Kiryat Arba soccer team.
(photo credit: DANNY MAARON)
Over 60 Members of the European Parliament on Saturday urged the Fédération Internationale de Football Association (FIFA) to halt Israeli settlement-based soccer teams from competing in the Israeli soccer league, according to Al Jazeera.
Addressed to FIFA President Gianni Infantino, the letter, signed by 66 MEPs, demanded the organization "rule that settlement clubs either fully relocate within Israel’s internationally-recognized borders or are excluded from the Israeli Football Association."
"We want to see football thrive in both Israel and Palestine," the letter states, adding "to that end, FIFA must not let football be an instrument of territorial expansion."
The letter claims that clubs based in Israeli-settlements violate FIFA Statues, citing regulations reading
"Members and their Clubs may not play on the territory of another Member without the latter’s approval."
Israeli settlements built in the West Bank are considered illegal under international law, while the Israeli government considers the land disputed territory.
FIFA is expected to make a decision concerning the soccer clubs in an upcoming council meeting on October 13, based on recommendations submitted by the FIFA Monitoring Committee Israel-Palestine, according to Al Jazeera.

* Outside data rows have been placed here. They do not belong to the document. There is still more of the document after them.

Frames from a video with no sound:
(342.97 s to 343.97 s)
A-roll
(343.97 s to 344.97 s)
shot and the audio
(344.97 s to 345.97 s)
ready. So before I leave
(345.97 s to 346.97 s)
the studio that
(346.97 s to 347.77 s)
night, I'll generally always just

This is not the first time FIFA has been lobbied to take action against teams based in Israeli settlements.
In late July, an international petition with almost 150,000 signatures has demanded that FIFA force the Israel Football Association to eliminate six of its clubs that are based in West Bank settlements.

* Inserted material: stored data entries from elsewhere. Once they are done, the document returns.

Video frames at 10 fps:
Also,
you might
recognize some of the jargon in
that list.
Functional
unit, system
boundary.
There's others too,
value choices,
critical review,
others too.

The six settlements are Ma’aleh Adumim, Ariel, Givat Ze’ev, Oranit, the Jordan Valley, the South Hebron Hills and Kiryat Arba.

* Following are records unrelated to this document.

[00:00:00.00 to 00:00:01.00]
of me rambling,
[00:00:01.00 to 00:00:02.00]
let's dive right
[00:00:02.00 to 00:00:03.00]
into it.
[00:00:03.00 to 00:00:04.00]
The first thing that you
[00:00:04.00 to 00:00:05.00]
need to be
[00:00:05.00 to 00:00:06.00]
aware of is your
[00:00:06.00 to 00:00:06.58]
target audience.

The PA also led a failed drive at the 65th FIFA Congress in 2015 to suspend the teams in the Israeli soccer league.
A compromise was worked out, through which a monitoring committee was created to oversee issues affecting the development of soccer in the Palestinian territories. The committee is headed by South African government minister Tokyo Sexwale. Tovah Lazaroff contributed to this article.